On Sat, 5 Jan 2008, Maarten Litmaath wrote:
> On Fri, 4 Jan 2008, Andoena Balla wrote:
>
> > In our site we get some strange random errors.
> > These errors arise randomly without any reason.
> >
> > You can see here an example:
> >
> > https://lcg-sam.cern.ch:8443/sam/sam.py?funct=TestResult&nodename=ce101.grid.ucy.ac.cy&vo=OPS&testname=CE-sft-job&testtimestamp=1199391197
> >
> > We have tried all the solutions that are provided here:
> > http://goc.grid.sinica.edu.tw/gocwiki/Unspecified_gridmanager_error
> > with no luck.
> >
> > I have seen that when this error happens, the job (coming from OPS vo)
> > gets stuck into the queue and cannot run.
> >
> > Does anyone have an idea of what could the problem be?

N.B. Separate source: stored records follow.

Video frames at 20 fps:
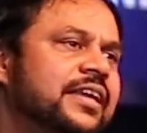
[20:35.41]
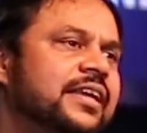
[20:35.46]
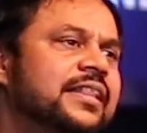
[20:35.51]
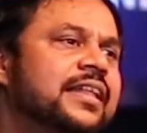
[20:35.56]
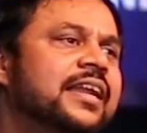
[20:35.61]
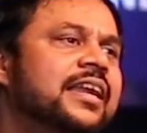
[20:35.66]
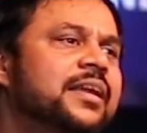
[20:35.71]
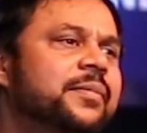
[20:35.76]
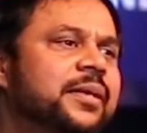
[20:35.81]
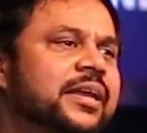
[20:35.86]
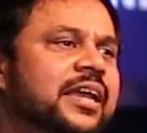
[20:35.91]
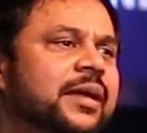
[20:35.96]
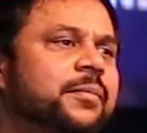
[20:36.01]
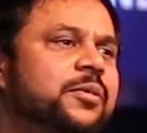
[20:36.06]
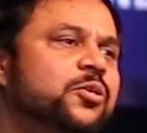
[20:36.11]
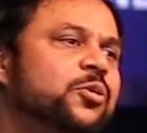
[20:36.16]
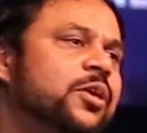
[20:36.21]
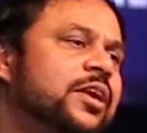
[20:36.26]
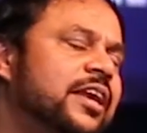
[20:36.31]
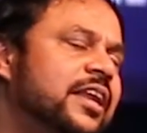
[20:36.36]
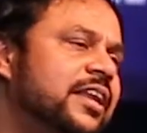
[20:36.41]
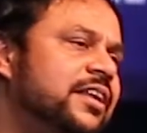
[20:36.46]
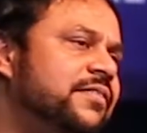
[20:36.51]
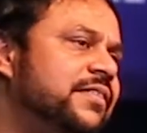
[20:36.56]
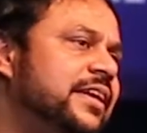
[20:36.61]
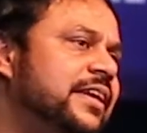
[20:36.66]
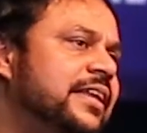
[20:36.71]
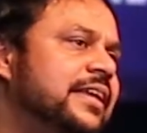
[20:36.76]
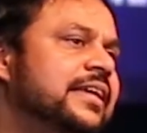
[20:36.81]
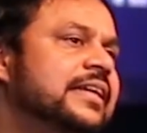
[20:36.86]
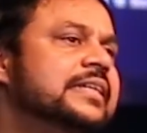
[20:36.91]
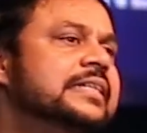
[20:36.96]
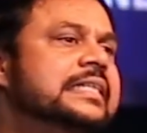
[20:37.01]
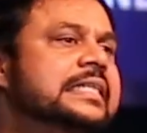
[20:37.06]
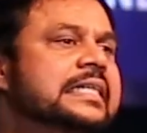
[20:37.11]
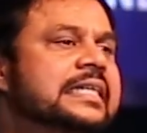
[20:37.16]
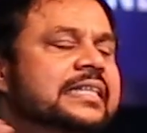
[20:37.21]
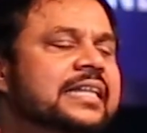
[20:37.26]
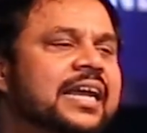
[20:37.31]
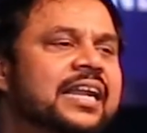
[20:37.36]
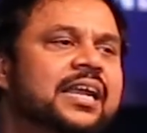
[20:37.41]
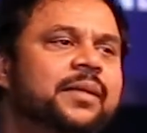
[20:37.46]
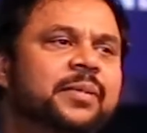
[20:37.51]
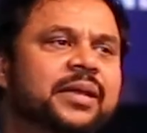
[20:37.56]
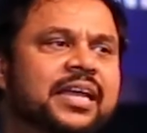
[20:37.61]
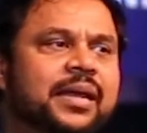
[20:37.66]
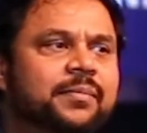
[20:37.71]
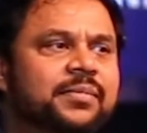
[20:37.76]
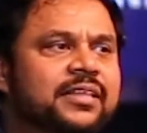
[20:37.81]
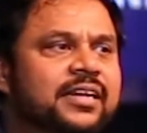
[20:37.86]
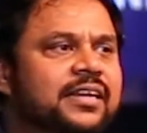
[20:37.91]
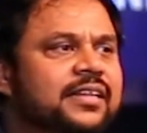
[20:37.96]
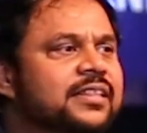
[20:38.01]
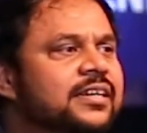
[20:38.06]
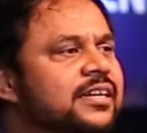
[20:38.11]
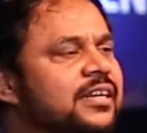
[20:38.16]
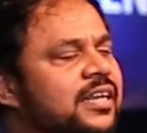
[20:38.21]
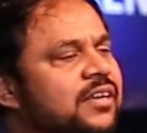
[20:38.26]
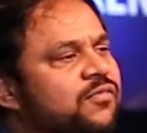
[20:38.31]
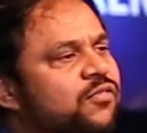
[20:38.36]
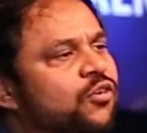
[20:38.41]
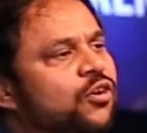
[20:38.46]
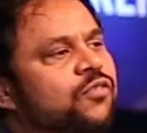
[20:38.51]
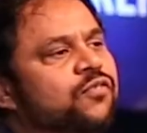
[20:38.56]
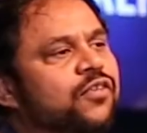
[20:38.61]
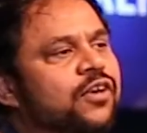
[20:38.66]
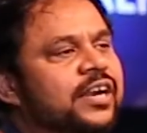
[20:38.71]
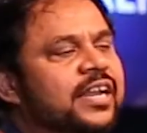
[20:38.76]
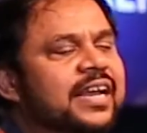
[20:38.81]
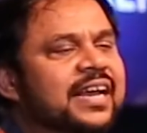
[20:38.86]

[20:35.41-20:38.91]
then it became 220, then it became 330, 440.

> > Maybe a maui/torque misconfiguration?
>
> Possible: do you have a non-trivial configuration? Do you have a special
> configuration for "ops"?
I found a special setting for "ops" indeed:
GlueCEPolicyMaxRunningJobs: 3
GlueCEPolicyMaxTotalJobs: 3
The value for GlueCEPolicyMaxTotalJobs is too low. A single SAM instance
usually will not send another job to a site when the previous job has not
finished yet, but there are at least 3 SAM instances being used...
So, you should increase GlueCEPolicyMaxTotalJobs to 10 or so, or remove
the limit altogether. That should solve the problem for "ops".
Also for other VOs you should increase GlueCEPolicyMaxTotalJobs by a lot,
otherwise they will experience the same problem sooner or later...
|